- Leader: Adel Abdel Maqsoud Afify
- Founded: March 2011
- Headquarters: Nasr City
- Ideology: Salafism
- National affiliation: National Legitimacy Support Coalition
- House of Representatives: 0 / 568

Website
- http://www.alfadyla.com/

= Virtue Party (Egypt) =

Political party in Egypt

The Virtue Party is a Salafist political party.

==History==
Mahmoud Fathy, the founding deputy chairman, stated that the goals of the party are: to "achieve justice and equality for all citizens, equal distribution of wealth, and to guarantee legal prosecution of anyone who commits a crime against the people". Other party principles include "reform, supporting state institutions in accordance with the constitution, and restoring Egypt’s leading role in the Arab and Islamic worlds". Mostafa Mohamed, a member of the party, said that even Christians can join the party.

The party stated in September 2011 that it and the Renaissance Party would merge.

The party announced in October 2011 that it would leave the Democratic Alliance for Egypt.

The party supported Hazem Salah Abu Ismail in the 2012 Egyptian presidential election.

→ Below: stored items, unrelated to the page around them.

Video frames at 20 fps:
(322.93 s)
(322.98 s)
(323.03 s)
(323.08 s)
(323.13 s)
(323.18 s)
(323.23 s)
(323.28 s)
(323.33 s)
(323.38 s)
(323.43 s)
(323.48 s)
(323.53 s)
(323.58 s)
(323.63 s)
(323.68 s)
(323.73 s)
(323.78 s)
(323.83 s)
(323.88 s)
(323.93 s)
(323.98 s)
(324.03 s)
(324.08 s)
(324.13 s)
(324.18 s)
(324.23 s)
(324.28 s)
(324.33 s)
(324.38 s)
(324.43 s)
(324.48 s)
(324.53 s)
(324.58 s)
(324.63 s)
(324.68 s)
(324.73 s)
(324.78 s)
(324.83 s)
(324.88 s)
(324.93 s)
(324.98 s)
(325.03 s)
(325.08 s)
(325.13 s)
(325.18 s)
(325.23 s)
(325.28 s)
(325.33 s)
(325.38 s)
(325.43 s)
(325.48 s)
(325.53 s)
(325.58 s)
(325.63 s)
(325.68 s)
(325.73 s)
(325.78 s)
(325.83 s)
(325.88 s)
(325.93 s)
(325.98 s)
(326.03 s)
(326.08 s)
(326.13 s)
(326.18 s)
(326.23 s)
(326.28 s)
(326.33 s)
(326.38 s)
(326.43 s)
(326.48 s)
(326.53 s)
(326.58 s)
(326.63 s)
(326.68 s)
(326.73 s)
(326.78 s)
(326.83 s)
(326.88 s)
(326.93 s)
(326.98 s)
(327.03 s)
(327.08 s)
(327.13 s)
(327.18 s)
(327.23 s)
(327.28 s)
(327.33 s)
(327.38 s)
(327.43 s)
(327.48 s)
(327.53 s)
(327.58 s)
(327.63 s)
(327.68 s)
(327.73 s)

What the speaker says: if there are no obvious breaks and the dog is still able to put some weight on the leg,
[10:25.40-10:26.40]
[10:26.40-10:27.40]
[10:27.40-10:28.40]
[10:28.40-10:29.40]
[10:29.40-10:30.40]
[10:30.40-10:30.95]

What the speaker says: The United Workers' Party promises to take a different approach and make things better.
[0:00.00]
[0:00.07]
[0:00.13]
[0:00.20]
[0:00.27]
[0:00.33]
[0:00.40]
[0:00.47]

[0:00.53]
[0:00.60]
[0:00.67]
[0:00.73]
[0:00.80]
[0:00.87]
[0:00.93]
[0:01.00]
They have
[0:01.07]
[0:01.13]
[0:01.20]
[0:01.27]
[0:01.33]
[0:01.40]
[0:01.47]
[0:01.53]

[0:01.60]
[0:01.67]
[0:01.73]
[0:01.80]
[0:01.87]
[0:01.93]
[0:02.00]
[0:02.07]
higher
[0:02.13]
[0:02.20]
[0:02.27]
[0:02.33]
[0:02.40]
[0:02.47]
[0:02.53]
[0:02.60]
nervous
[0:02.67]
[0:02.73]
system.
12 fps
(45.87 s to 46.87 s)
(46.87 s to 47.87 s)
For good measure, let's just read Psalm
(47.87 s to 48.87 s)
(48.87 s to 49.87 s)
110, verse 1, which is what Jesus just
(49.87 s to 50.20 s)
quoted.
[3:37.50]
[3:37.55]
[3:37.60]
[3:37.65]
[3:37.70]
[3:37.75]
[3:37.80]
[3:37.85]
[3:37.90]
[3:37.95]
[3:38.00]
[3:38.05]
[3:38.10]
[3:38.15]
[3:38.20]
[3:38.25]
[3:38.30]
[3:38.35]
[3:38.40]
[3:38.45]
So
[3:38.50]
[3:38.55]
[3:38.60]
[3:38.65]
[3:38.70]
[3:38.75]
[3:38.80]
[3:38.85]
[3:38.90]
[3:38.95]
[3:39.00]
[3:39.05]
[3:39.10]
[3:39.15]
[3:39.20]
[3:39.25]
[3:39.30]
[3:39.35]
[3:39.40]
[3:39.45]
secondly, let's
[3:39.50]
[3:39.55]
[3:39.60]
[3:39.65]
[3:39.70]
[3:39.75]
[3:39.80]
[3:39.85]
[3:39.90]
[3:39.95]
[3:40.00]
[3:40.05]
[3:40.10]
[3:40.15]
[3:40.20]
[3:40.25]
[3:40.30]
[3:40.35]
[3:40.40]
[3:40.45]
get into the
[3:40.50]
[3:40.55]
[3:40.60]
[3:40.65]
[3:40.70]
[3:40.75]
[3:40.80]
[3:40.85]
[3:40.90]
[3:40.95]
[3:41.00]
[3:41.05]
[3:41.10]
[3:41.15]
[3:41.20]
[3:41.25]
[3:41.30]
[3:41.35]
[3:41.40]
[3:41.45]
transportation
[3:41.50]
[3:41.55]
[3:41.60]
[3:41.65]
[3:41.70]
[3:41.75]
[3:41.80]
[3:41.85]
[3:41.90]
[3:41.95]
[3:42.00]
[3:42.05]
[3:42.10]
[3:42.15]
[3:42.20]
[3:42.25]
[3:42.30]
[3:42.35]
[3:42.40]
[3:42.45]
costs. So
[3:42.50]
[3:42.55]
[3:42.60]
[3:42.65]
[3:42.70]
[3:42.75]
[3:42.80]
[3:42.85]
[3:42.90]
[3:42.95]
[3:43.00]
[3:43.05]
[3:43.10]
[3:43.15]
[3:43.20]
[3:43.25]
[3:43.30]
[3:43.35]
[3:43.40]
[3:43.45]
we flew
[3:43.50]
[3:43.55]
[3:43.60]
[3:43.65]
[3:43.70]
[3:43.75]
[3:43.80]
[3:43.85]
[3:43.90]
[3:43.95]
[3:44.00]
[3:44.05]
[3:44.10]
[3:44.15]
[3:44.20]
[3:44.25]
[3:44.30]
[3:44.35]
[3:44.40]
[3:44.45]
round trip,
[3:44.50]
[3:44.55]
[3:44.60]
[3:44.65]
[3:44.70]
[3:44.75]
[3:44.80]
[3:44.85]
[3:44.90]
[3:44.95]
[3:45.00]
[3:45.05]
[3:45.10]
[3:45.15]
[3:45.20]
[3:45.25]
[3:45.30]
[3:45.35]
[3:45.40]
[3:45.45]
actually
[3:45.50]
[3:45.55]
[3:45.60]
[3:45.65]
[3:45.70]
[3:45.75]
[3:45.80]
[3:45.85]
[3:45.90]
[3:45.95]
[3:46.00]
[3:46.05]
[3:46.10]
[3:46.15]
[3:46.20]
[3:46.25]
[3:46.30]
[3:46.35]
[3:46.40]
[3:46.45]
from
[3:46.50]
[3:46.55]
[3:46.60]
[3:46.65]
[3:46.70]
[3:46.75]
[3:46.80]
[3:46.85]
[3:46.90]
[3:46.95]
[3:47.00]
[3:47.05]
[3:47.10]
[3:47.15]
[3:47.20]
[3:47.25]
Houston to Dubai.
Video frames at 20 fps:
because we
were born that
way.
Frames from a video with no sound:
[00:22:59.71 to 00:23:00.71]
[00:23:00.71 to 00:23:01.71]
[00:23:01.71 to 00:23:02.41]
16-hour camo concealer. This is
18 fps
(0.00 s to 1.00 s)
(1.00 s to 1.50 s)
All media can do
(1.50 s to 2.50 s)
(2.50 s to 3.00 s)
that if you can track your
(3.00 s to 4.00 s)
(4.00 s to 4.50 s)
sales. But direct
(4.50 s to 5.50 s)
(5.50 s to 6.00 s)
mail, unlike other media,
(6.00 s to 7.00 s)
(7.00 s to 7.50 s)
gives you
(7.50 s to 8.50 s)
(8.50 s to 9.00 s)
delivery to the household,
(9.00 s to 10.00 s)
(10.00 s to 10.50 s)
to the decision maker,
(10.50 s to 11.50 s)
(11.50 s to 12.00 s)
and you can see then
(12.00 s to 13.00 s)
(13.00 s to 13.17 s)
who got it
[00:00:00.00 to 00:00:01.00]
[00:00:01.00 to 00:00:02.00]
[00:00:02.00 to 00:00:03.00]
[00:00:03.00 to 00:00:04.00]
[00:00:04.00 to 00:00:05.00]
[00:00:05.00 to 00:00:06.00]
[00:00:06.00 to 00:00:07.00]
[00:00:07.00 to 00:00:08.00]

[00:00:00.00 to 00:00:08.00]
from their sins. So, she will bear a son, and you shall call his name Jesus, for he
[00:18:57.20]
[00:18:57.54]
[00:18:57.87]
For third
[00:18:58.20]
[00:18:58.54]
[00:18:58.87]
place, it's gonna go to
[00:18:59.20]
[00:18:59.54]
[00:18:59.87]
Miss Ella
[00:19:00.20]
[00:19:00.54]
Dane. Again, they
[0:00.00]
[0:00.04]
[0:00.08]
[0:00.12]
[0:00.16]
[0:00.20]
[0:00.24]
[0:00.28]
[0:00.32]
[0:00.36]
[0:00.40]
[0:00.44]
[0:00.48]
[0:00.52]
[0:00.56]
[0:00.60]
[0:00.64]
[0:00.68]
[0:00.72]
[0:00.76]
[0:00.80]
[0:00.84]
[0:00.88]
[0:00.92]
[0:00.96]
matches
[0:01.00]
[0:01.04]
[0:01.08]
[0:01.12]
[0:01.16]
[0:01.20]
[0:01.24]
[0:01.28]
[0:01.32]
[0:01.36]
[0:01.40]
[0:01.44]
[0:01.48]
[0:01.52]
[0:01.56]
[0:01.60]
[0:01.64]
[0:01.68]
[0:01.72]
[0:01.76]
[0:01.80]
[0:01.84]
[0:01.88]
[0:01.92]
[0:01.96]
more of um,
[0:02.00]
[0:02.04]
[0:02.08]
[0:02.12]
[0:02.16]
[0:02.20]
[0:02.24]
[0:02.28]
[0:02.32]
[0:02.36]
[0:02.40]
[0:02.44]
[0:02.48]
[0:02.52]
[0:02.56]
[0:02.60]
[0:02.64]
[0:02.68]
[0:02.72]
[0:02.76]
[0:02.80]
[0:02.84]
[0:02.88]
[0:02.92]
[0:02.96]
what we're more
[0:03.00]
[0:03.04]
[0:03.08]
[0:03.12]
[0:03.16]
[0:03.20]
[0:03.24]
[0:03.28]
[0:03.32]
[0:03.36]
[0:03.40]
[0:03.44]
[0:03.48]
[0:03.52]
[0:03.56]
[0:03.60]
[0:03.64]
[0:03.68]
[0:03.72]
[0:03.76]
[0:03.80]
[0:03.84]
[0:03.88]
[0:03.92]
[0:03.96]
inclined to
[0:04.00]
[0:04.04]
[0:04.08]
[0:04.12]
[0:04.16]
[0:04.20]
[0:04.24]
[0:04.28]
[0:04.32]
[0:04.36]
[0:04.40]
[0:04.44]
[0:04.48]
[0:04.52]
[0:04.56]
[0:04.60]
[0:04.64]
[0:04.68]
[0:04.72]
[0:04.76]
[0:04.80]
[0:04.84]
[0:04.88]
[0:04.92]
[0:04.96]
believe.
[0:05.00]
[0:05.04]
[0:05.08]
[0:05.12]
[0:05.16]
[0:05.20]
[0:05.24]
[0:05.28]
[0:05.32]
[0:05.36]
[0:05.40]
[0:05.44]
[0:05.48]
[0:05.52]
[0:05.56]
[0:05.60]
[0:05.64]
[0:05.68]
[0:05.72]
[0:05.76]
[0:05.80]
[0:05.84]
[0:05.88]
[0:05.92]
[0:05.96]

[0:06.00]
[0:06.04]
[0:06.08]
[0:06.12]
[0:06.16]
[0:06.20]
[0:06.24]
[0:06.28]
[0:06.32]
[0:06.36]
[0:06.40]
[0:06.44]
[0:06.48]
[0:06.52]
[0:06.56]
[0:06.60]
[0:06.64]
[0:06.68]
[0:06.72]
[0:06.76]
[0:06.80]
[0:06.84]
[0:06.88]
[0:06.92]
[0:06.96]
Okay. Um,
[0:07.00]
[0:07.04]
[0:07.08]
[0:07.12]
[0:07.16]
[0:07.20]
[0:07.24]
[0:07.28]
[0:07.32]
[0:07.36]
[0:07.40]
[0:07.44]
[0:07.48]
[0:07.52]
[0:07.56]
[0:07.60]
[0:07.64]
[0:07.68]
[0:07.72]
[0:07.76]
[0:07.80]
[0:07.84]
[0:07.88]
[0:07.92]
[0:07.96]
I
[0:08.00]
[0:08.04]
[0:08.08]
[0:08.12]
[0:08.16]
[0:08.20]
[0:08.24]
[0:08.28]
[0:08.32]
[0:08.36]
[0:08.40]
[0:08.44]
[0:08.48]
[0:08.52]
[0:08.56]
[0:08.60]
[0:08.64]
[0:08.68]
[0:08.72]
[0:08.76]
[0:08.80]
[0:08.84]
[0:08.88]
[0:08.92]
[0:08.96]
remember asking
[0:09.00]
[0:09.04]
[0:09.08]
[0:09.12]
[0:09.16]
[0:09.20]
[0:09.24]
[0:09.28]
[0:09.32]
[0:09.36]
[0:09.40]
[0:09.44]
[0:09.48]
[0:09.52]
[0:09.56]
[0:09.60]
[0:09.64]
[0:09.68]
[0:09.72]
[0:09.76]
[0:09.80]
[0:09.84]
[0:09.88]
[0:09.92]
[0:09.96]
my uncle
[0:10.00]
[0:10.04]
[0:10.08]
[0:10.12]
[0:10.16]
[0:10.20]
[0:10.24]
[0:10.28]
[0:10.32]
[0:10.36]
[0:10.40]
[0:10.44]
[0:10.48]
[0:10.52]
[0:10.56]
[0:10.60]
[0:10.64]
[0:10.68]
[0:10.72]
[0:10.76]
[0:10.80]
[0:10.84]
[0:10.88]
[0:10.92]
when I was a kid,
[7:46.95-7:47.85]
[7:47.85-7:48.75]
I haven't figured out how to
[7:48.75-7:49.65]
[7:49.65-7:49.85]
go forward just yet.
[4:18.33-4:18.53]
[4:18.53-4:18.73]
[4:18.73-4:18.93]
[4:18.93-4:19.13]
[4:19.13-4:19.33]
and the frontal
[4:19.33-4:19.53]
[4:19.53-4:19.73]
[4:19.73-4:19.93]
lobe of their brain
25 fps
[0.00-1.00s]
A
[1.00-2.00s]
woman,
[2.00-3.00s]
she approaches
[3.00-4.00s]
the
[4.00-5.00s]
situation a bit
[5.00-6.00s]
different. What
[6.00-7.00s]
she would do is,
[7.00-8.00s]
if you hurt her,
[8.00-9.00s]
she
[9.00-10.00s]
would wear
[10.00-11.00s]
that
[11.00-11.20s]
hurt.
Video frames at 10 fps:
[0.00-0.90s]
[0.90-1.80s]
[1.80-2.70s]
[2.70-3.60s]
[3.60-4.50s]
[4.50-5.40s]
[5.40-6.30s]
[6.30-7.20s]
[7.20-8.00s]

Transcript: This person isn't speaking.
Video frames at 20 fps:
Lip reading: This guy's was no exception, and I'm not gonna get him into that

== Lawsuit against Islamic parties ==
The Virtue Party is one of the eleven Islamic parties targeted by a lawsuit in November 2014, when an organization named Popular Front for opposing the Brotherhoodization of Egypt sought to dissolve all political parties established "on a religious basis." The Alexandria Urgent Matters Court however ruled on 26 November 2014 that it lacked jurisdiction.